## Work order
Please restate the records that follow word for word, omitting any images.

___ Records provided ___

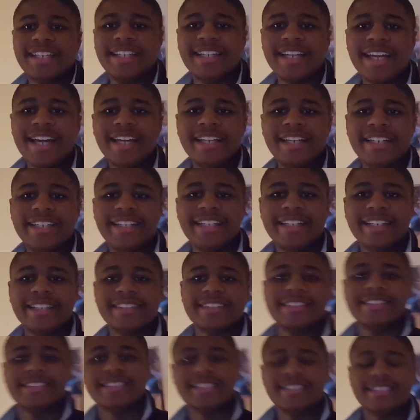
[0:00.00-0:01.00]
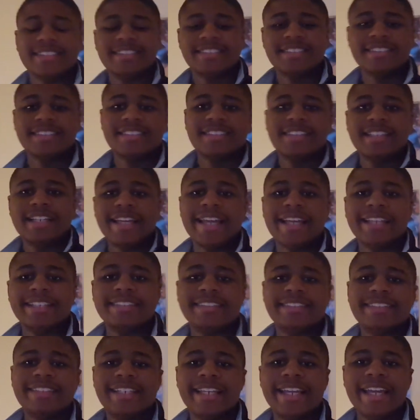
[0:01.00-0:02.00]
99 here,
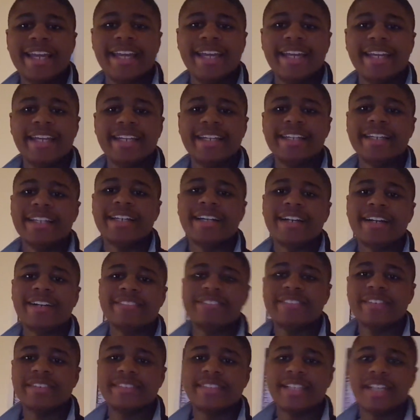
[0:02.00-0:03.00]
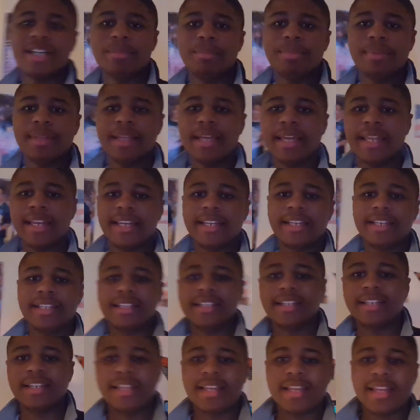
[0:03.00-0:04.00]
and today on Reptile Planet
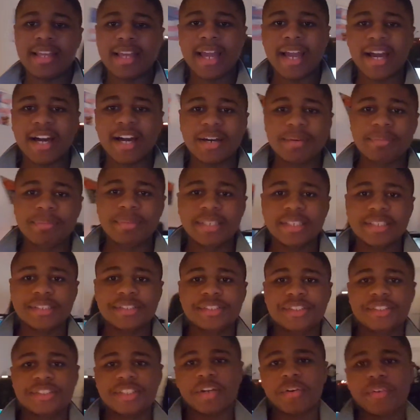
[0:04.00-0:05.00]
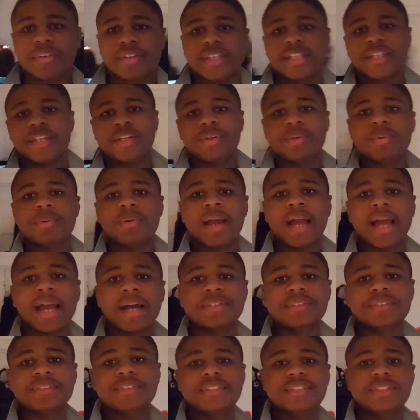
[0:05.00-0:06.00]
I'll be showing you
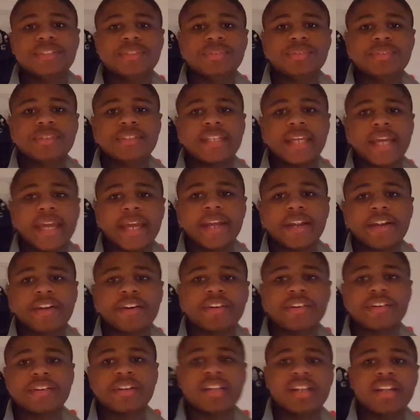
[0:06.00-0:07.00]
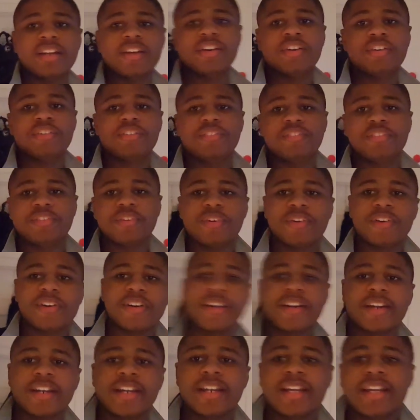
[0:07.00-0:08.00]
how to care
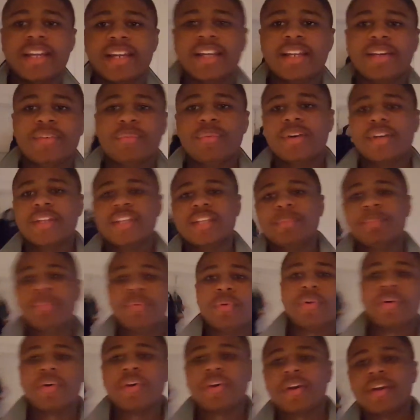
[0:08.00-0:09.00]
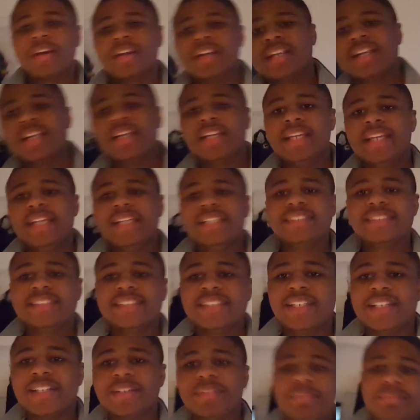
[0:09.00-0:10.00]
for one of the more
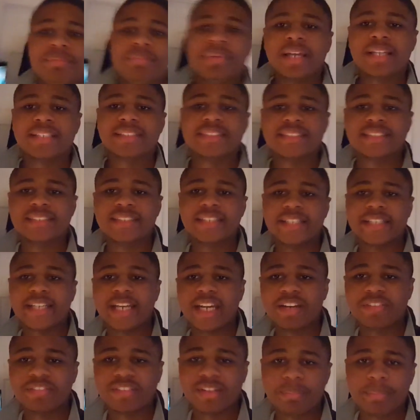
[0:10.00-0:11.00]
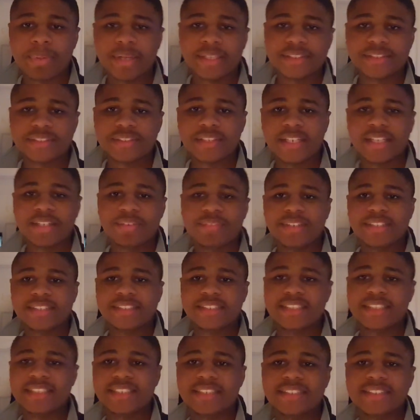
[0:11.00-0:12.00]
easier pets to take care of in the pet trade,
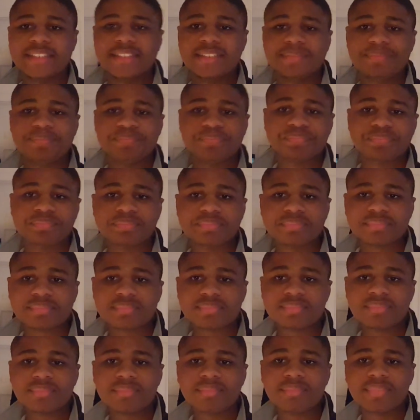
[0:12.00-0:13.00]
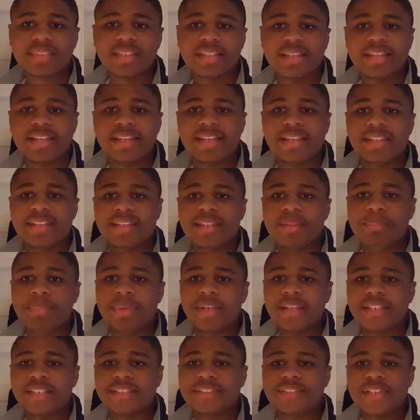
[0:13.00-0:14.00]
which is the
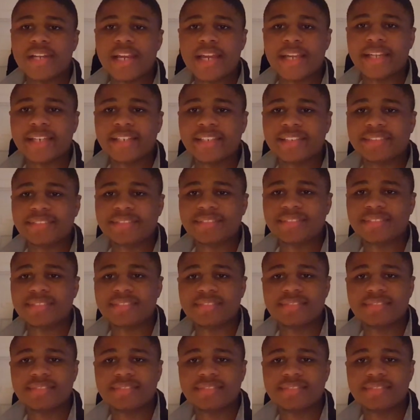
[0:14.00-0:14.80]
bearded dragon.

___

## Solution for this problem
[0:00.00-0:01.00]
[0:01.00-0:02.00]
99 here,
[0:02.00-0:03.00]
[0:03.00-0:04.00]
and today on Reptile Planet
[0:04.00-0:05.00]
[0:05.00-0:06.00]
I'll be showing you
[0:06.00-0:07.00]
[0:07.00-0:08.00]
how to care
[0:08.00-0:09.00]
[0:09.00-0:10.00]
for one of the more
[0:10.00-0:11.00]
[0:11.00-0:12.00]
easier pets to take care of in the pet trade,
[0:12.00-0:13.00]
[0:13.00-0:14.00]
which is the
[0:14.00-0:14.80]
bearded dragon.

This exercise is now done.